[WHAT YOU WILL DO] For every entry below, give it back exactly and leave out any image.

MATERIAL PROVIDED Start Marker

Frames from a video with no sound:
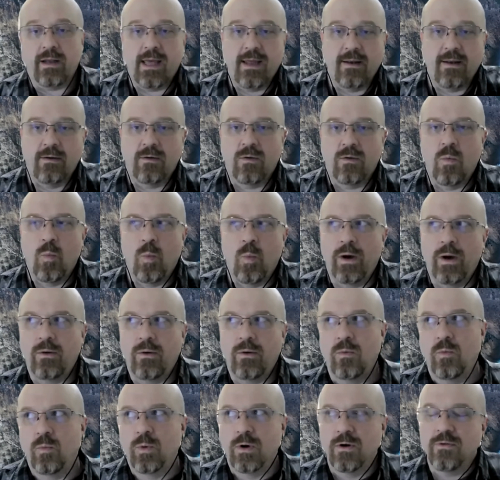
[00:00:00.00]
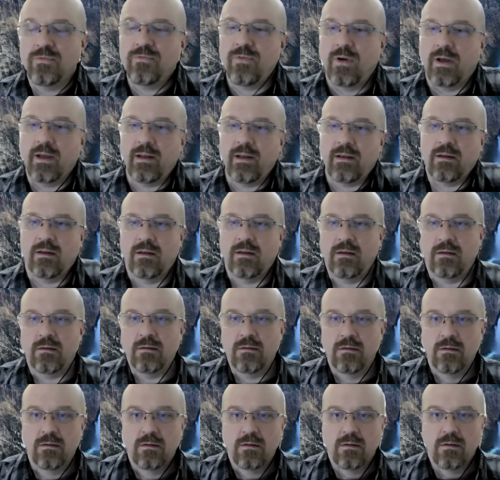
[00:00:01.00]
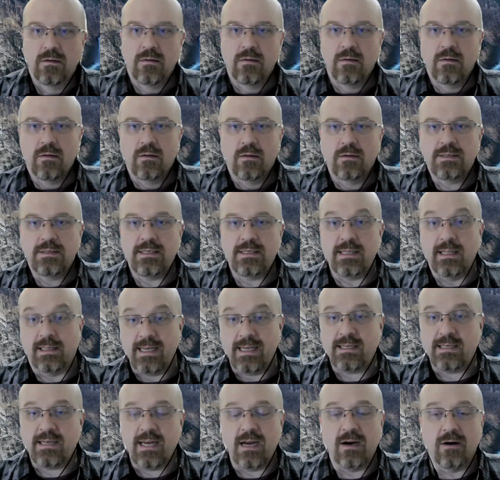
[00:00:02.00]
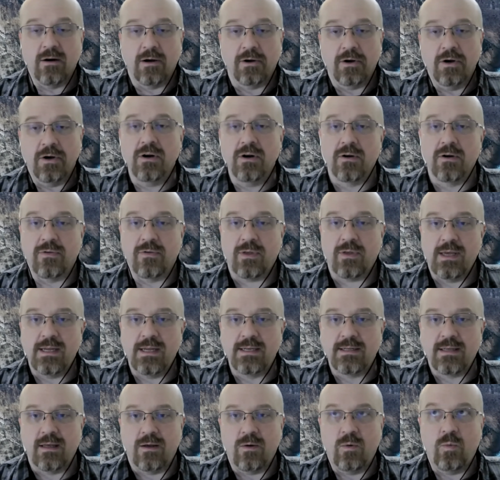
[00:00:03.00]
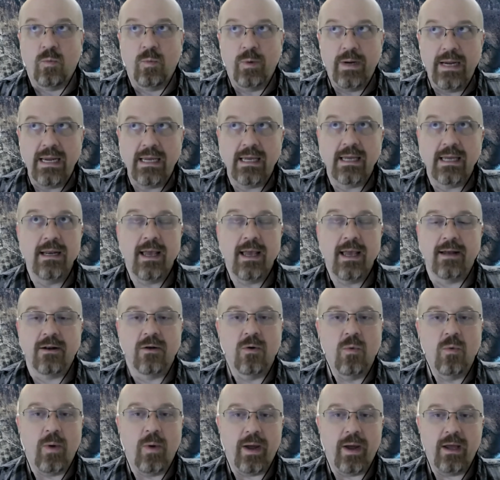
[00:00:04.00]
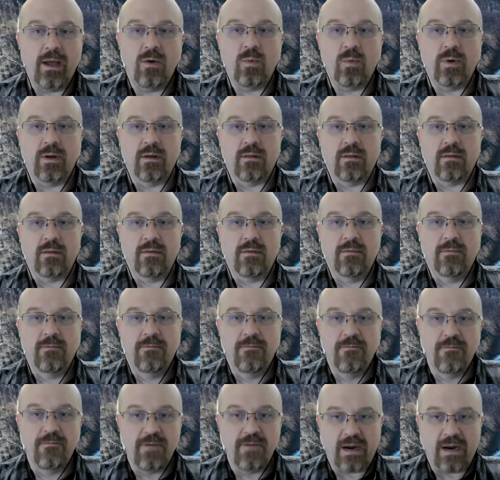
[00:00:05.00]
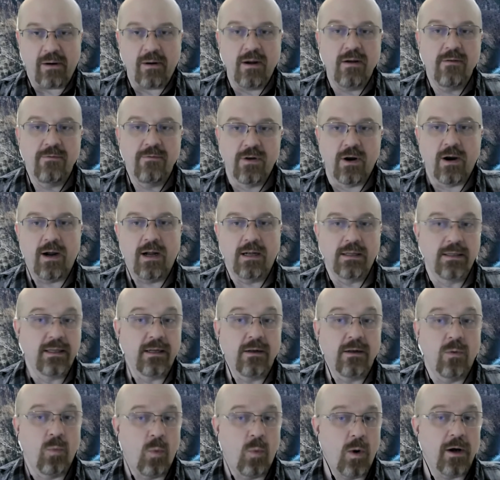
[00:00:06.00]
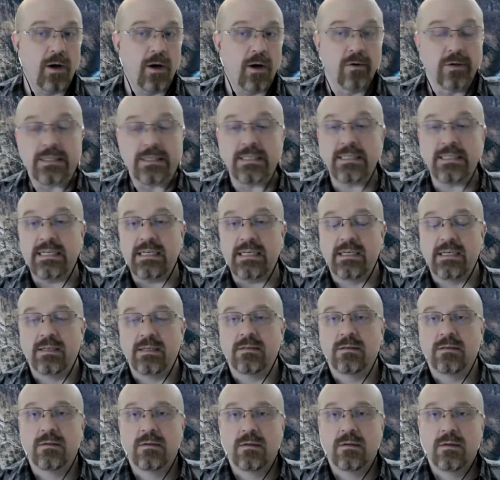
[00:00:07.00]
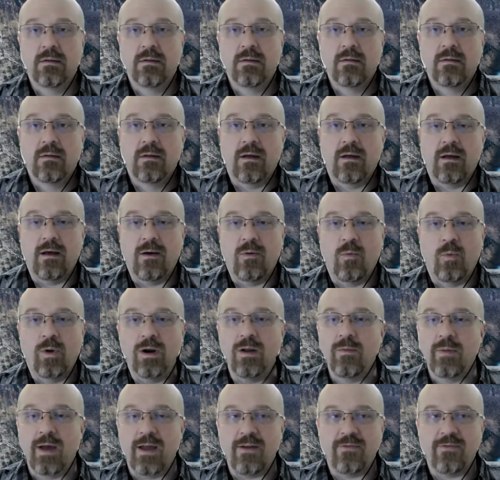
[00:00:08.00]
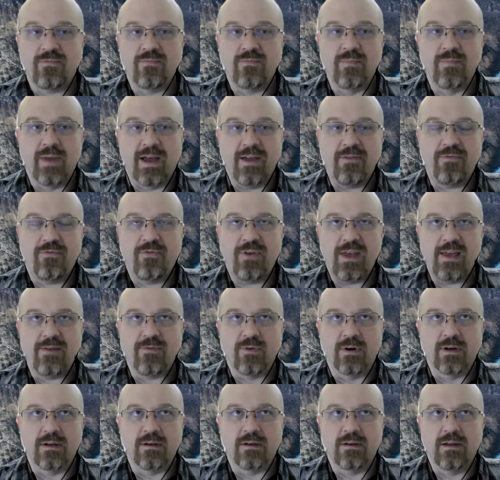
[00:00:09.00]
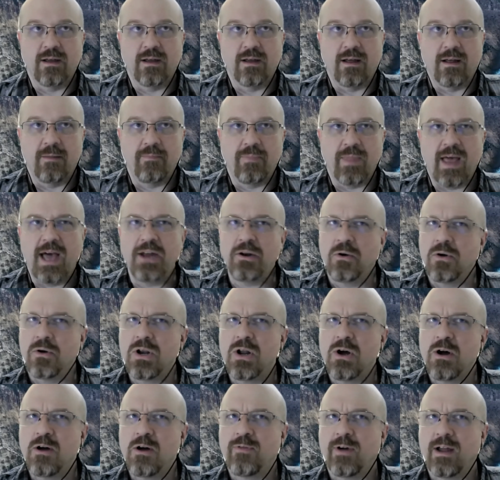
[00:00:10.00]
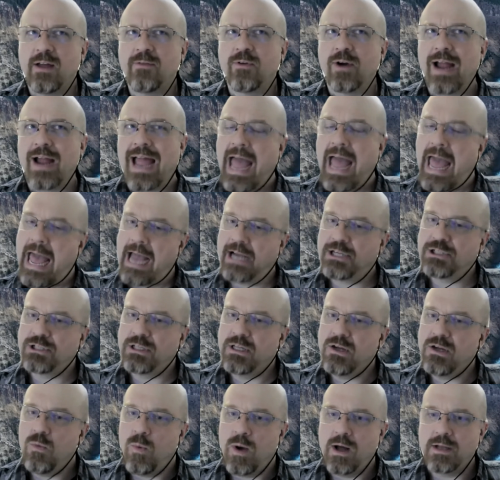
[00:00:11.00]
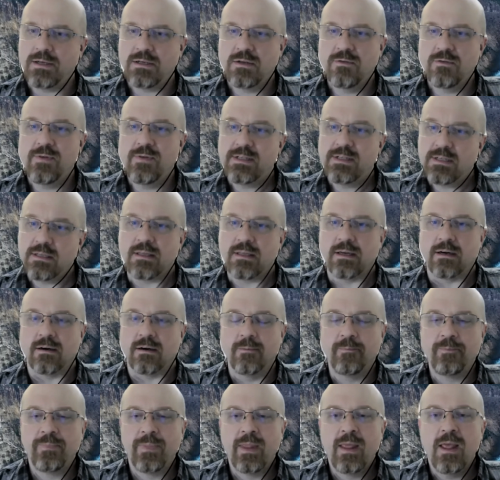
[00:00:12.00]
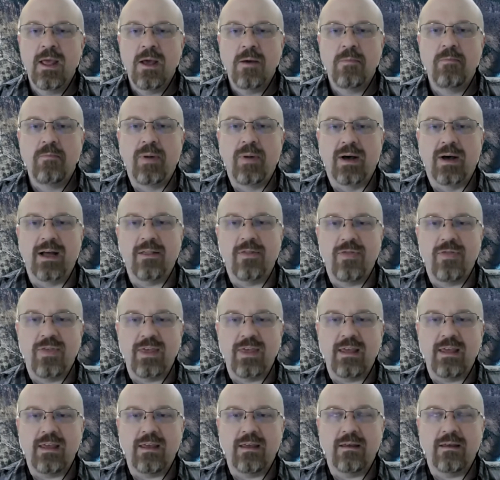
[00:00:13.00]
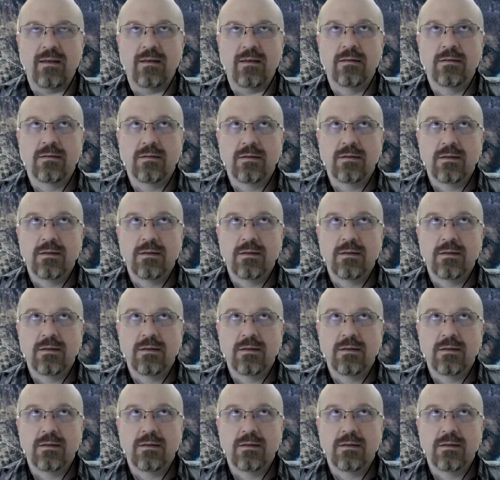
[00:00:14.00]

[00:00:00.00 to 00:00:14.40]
And what we're finding, at least here on Earth, is that we can get away with very, very little water indeed. One of my favorite, I don't know if I ever actually want to visit there, but the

MATERIAL PROVIDED End Marker

[EXERCISE RESULT]
Frames from a video with no sound:
[00:00:00.00]
[00:00:01.00]
[00:00:02.00]
[00:00:03.00]
[00:00:04.00]
[00:00:05.00]
[00:00:06.00]
[00:00:07.00]
[00:00:08.00]
[00:00:09.00]
[00:00:10.00]
[00:00:11.00]
[00:00:12.00]
[00:00:13.00]
[00:00:14.00]

[00:00:00.00 to 00:00:14.40]
And what we're finding, at least here on Earth, is that we can get away with very, very little water indeed. One of my favorite, I don't know if I ever actually want to visit there, but the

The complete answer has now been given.